Top of Given entries
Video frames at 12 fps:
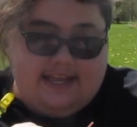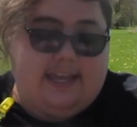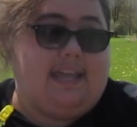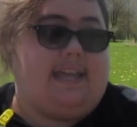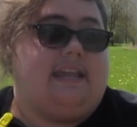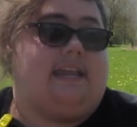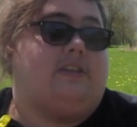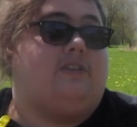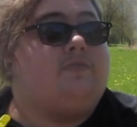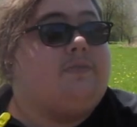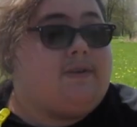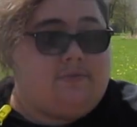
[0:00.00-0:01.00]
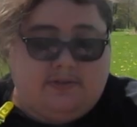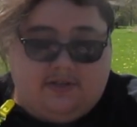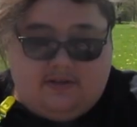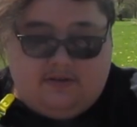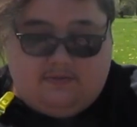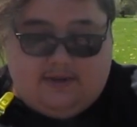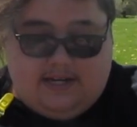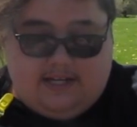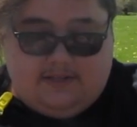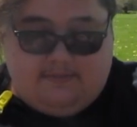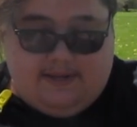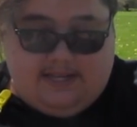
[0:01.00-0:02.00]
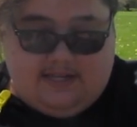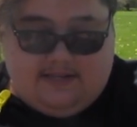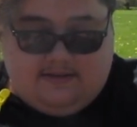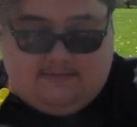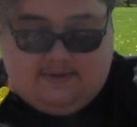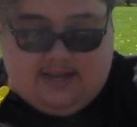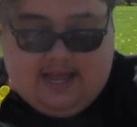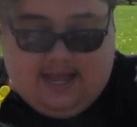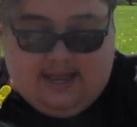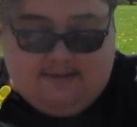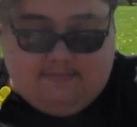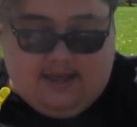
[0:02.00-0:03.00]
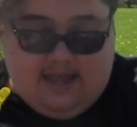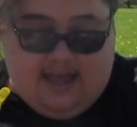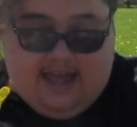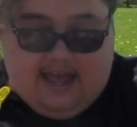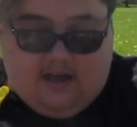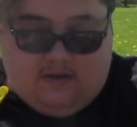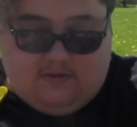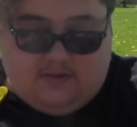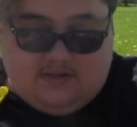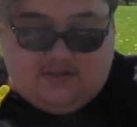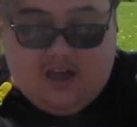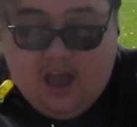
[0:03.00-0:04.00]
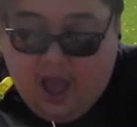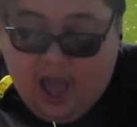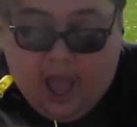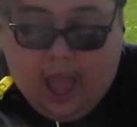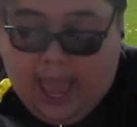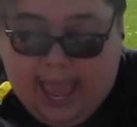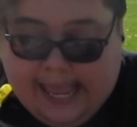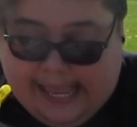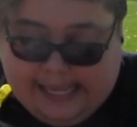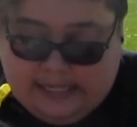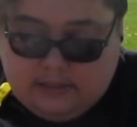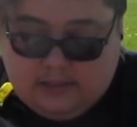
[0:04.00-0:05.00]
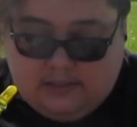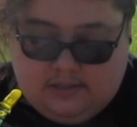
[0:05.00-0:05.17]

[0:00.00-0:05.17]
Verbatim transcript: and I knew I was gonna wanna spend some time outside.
Bottom of Given entries
Top of Given entries
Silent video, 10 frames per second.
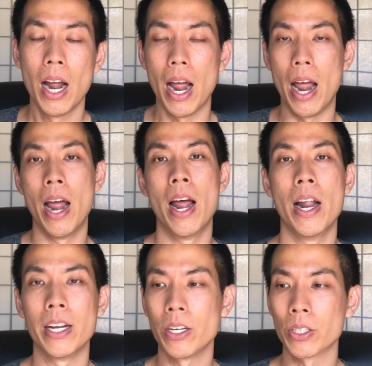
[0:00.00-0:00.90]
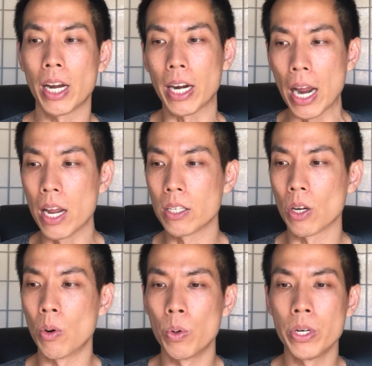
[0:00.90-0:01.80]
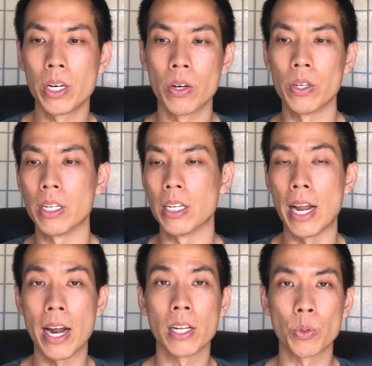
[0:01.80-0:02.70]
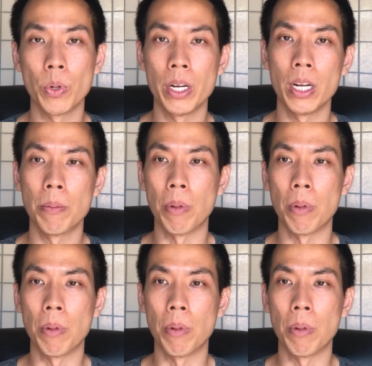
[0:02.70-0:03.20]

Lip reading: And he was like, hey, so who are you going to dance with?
Bottom of Given entries
Top of Given entries
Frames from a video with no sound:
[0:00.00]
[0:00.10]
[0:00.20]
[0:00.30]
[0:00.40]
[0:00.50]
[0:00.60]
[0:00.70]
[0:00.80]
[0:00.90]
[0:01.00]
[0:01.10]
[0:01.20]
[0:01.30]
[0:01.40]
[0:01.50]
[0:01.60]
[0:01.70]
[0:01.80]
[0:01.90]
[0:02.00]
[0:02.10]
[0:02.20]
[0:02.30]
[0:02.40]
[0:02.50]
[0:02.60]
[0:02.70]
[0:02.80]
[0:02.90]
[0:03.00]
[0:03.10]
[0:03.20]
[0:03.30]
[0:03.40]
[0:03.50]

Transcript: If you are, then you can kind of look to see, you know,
Bottom of Given entries
* **Work instructions**
The number of lines in the data that contain the word "with" is all that should be stated.

* **Result for this task**
2